BEGIN SUPPLIED RECORDS
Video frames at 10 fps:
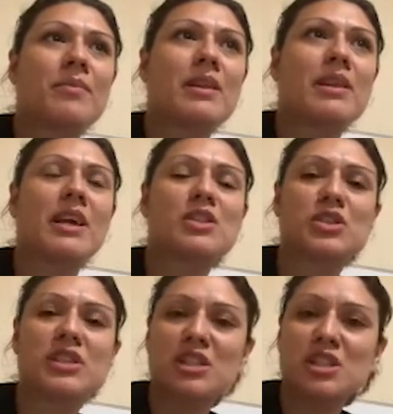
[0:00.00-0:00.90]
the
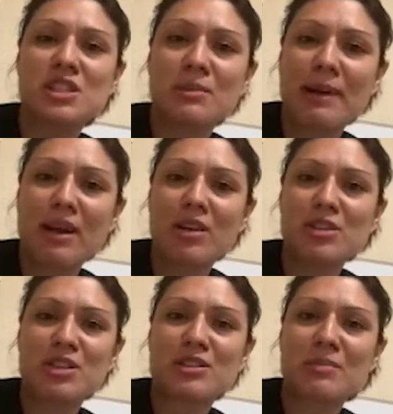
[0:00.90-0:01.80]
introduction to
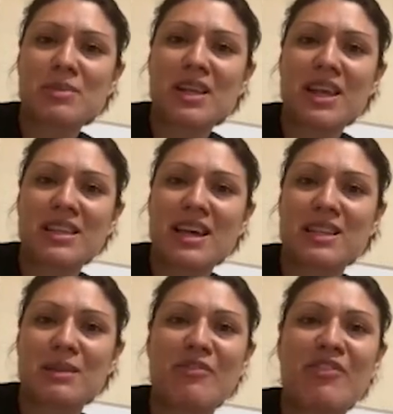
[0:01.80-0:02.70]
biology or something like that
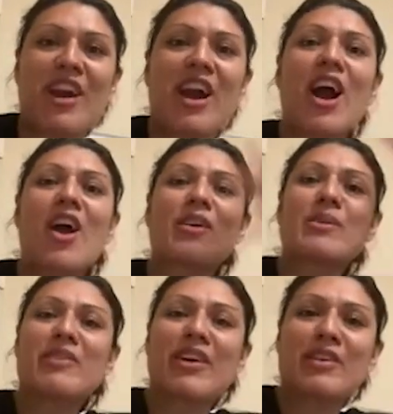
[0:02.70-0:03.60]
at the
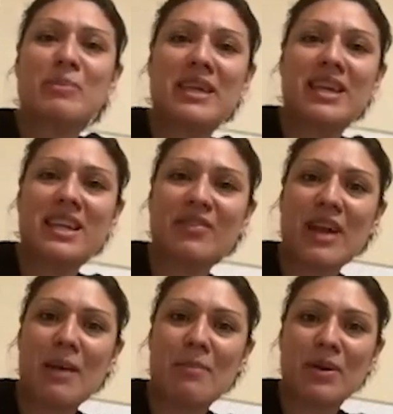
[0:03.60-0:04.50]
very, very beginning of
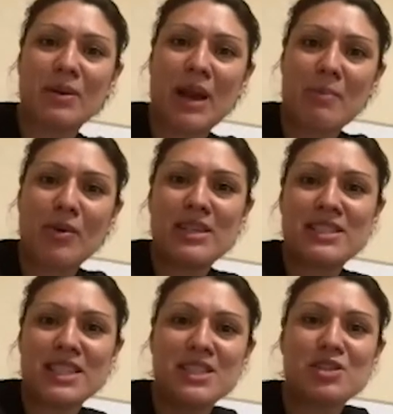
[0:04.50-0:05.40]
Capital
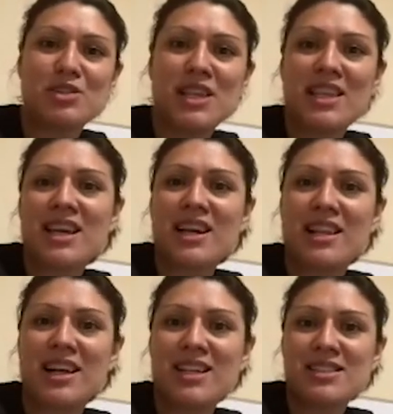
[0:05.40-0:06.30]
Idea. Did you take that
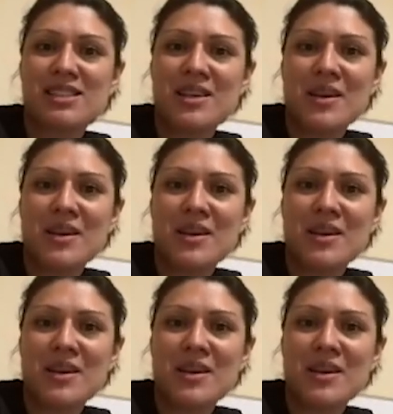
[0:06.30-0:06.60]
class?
END SUPPLIED RECORDS
#### [ABOUT THIS TASK]
Copy exactly, and copy only, the lines from the one bearing "[0:00.90-0:01.80]" through the closing line of the material, with both ends kept and pictures removed.

#### [ANSWER SECTION]
[0:00.90-0:01.80]
introduction to
[0:01.80-0:02.70]
biology or something like that
[0:02.70-0:03.60]
at the
[0:03.60-0:04.50]
very, very beginning of
[0:04.50-0:05.40]
Capital
[0:05.40-0:06.30]
Idea. Did you take that
[0:06.30-0:06.60]
class?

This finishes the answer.